(Given information)
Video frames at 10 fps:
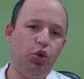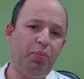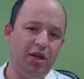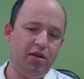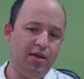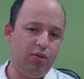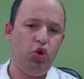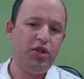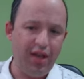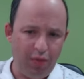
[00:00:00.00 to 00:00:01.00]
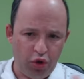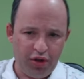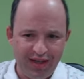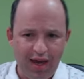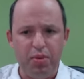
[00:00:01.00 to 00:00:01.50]
to play this,
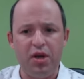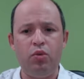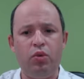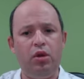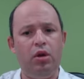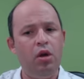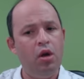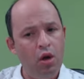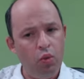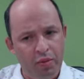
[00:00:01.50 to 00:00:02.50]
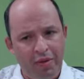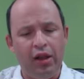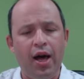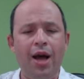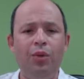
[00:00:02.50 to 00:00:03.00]
what is happening with my
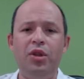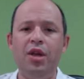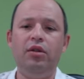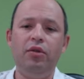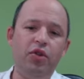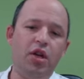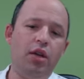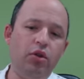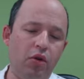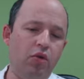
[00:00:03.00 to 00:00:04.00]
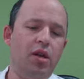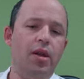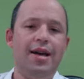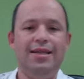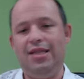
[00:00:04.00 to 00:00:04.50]
line, with knight f3, and I
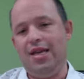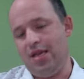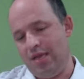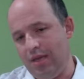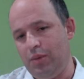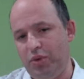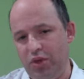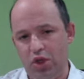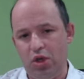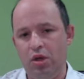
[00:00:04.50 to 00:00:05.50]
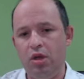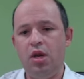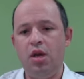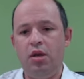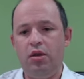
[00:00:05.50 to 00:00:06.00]
realized that in this position,
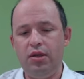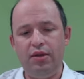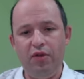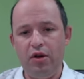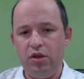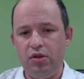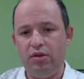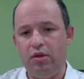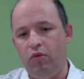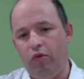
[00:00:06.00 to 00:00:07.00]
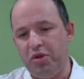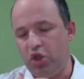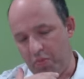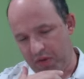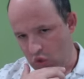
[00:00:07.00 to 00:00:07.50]
there is a very interesting move,
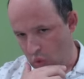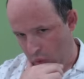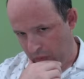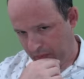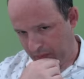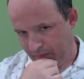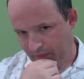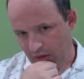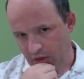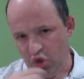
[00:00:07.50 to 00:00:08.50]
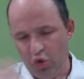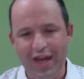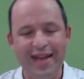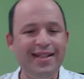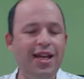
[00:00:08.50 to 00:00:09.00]
bishop e2. So
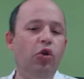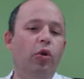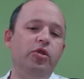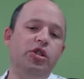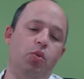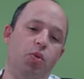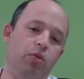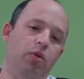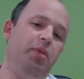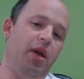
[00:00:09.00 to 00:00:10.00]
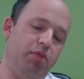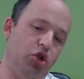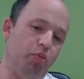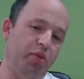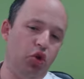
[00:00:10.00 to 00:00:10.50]
the idea, obviously, when we play
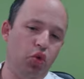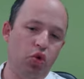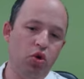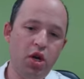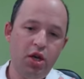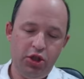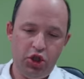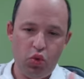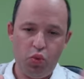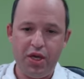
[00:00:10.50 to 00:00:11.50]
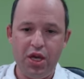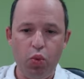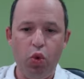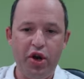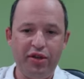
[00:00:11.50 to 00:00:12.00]
bishop e2, so we
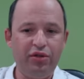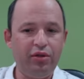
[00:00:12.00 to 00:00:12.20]
avoid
(End Given information)
Task details: Without the pictures, retype exactly the lines from the one that holds "[00:00:03.00 to 00:00:04.00]" to the last line of the data above, both of them included.

Task result:
[00:00:03.00 to 00:00:04.00]
[00:00:04.00 to 00:00:04.50]
line, with knight f3, and I
[00:00:04.50 to 00:00:05.50]
[00:00:05.50 to 00:00:06.00]
realized that in this position,
[00:00:06.00 to 00:00:07.00]
[00:00:07.00 to 00:00:07.50]
there is a very interesting move,
[00:00:07.50 to 00:00:08.50]
[00:00:08.50 to 00:00:09.00]
bishop e2. So
[00:00:09.00 to 00:00:10.00]
[00:00:10.00 to 00:00:10.50]
the idea, obviously, when we play
[00:00:10.50 to 00:00:11.50]
[00:00:11.50 to 00:00:12.00]
bishop e2, so we
[00:00:12.00 to 00:00:12.20]
avoid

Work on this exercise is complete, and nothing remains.